There’s good news in the federal forecast for heating costs this coming winter. The four kinds of fuel predominantly used in New Jersey and tracked by the U.S. Energy Information Administration should all be at least a bit cheaper.

Only users of natural gas and propane, however, are expected to see substantial savings. And only natural gas will cost Northeast homeowners about half as much as those heating with electric or oil.

The average Northeast household expense for heating with natural gas this winter is forecast to be $761. That’s down 22% from last year.

Propane, a popular choice for rural South Jersey residents who can’t get natural gas service at their homes, is expected to cost $1,696 — 17% lower than last winter.

No wonder there are 12 million households in the Northeast that heat with natural gas. Just 4 million heat with electricity.

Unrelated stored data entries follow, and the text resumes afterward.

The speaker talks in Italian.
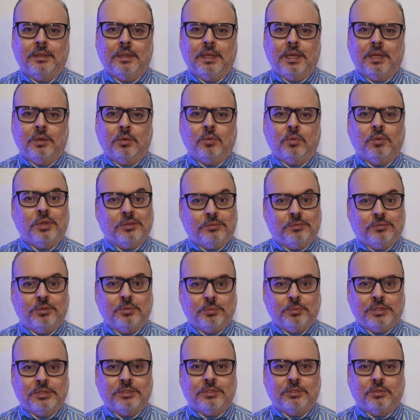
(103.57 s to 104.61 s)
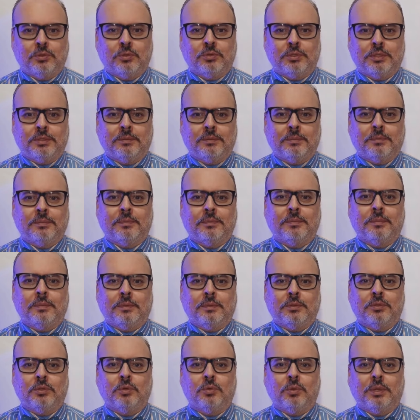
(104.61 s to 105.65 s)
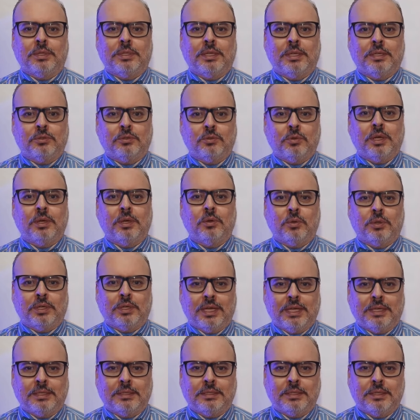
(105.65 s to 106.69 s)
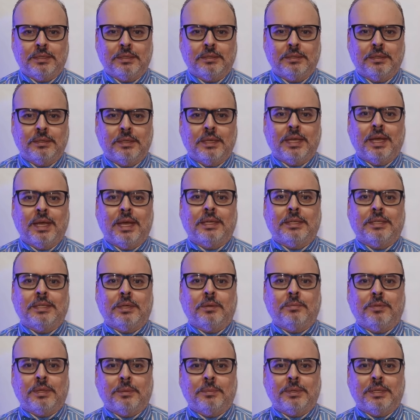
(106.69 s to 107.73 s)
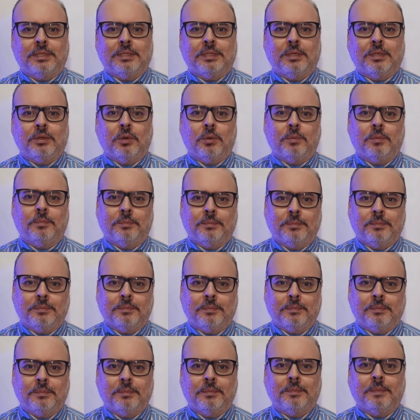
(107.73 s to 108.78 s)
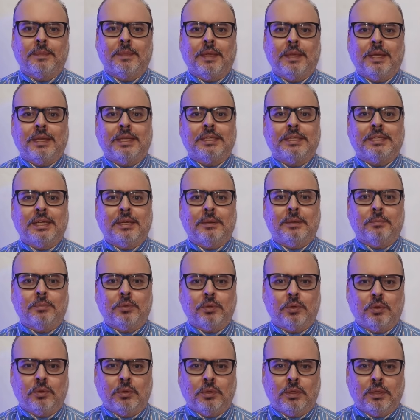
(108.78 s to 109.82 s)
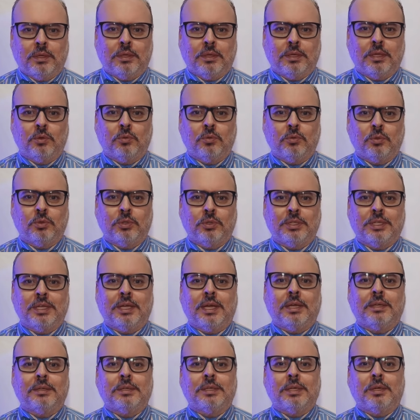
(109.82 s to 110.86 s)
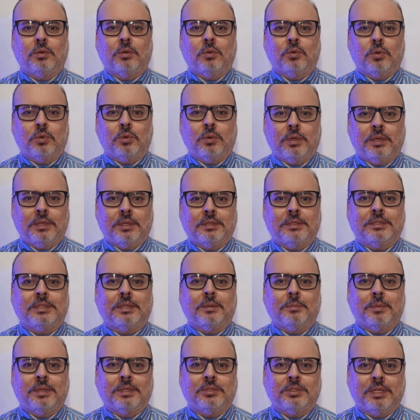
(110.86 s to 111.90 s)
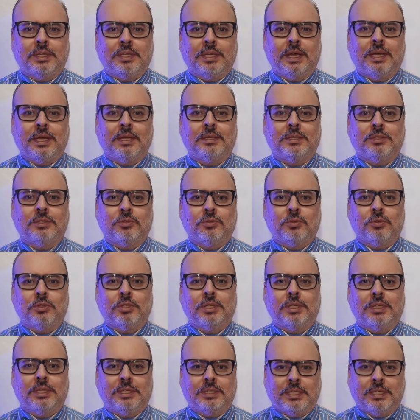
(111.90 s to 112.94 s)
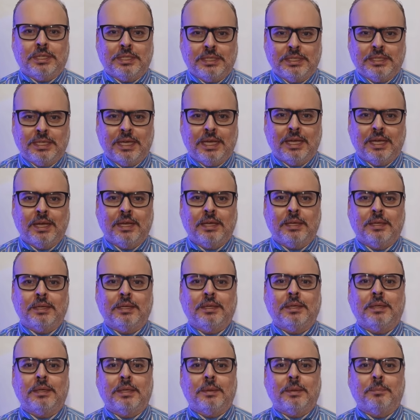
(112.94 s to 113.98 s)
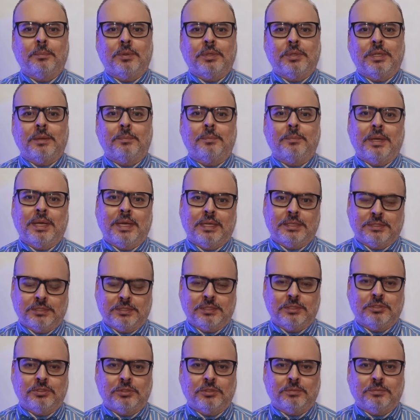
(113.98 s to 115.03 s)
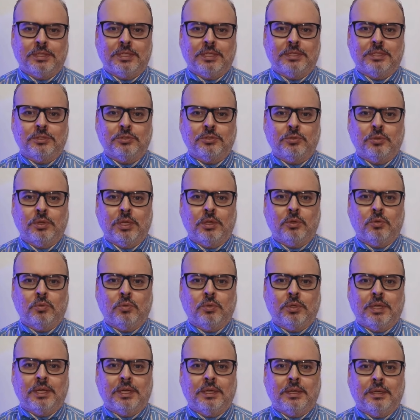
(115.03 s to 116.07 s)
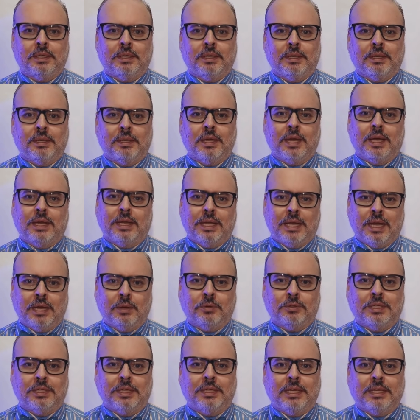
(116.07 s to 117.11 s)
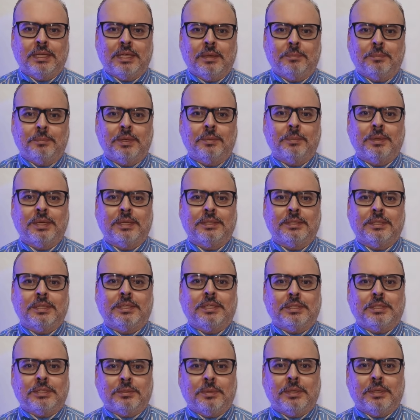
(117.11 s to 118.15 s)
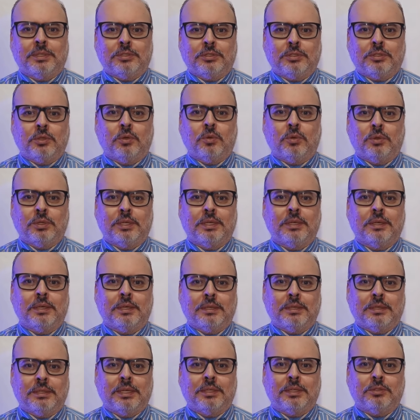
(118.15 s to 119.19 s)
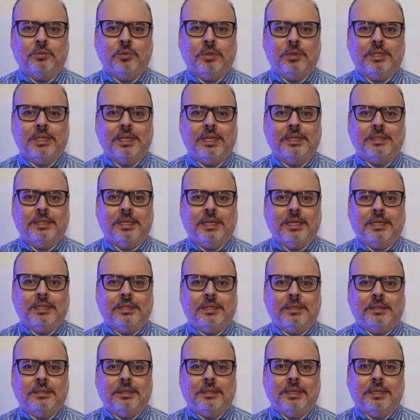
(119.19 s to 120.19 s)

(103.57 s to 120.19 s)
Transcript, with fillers: Alcune informazioni sono addirittura corrette e altre ovviamente no. Ad esempio, l'autore dell'articolo sembra cercare di suggerire l'idea che potrebbe esserci vita sulla Luna a causa dei cambiamenti di dimensione nei suoi crateri.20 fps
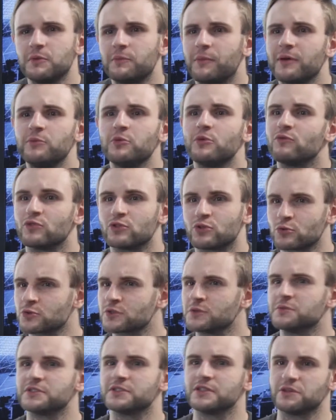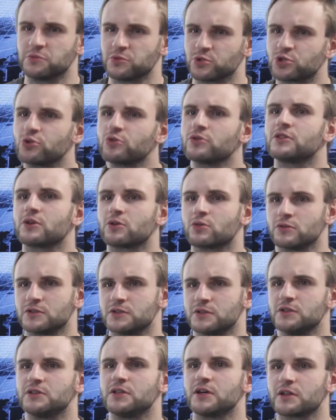поймем, вот русскими словами, что это такое
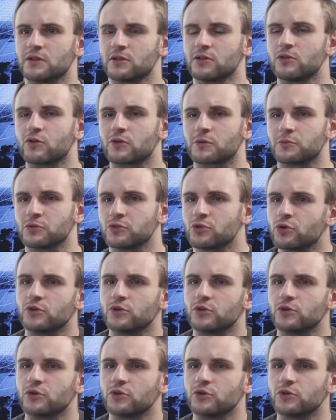санитарная норма, то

Natural gas is the main fuel for heating in 46% of U.S. homes, making it the most widely used energy for heating in the country.

New Jersey residents better enjoy the benefits of low cost natural gas while they can. Gov. Phil Murphy and his supporters in the Legislature and among climate-crisis advocates want to force the public to heat with electric, without bothering to build political or even scientific support for such an extreme energy shift.

Now Murphy, at the urging of his Office of Climate Action, is blocking maintenance of natural gas pipelines already serving New Jersey residents.

PSE&G is New Jersey’s largest utility, delivering natural gas and electric to areas hosting about 70% of the state’s population. The company has 1.7 million gas customers.

The company has some of the oldest gas pipelines in the country, many of which are 70 to 100 years old. PSEG sought permission this year to invest $2.5 billion to replace 1,140 miles of leak-prone pipelines over the next three years.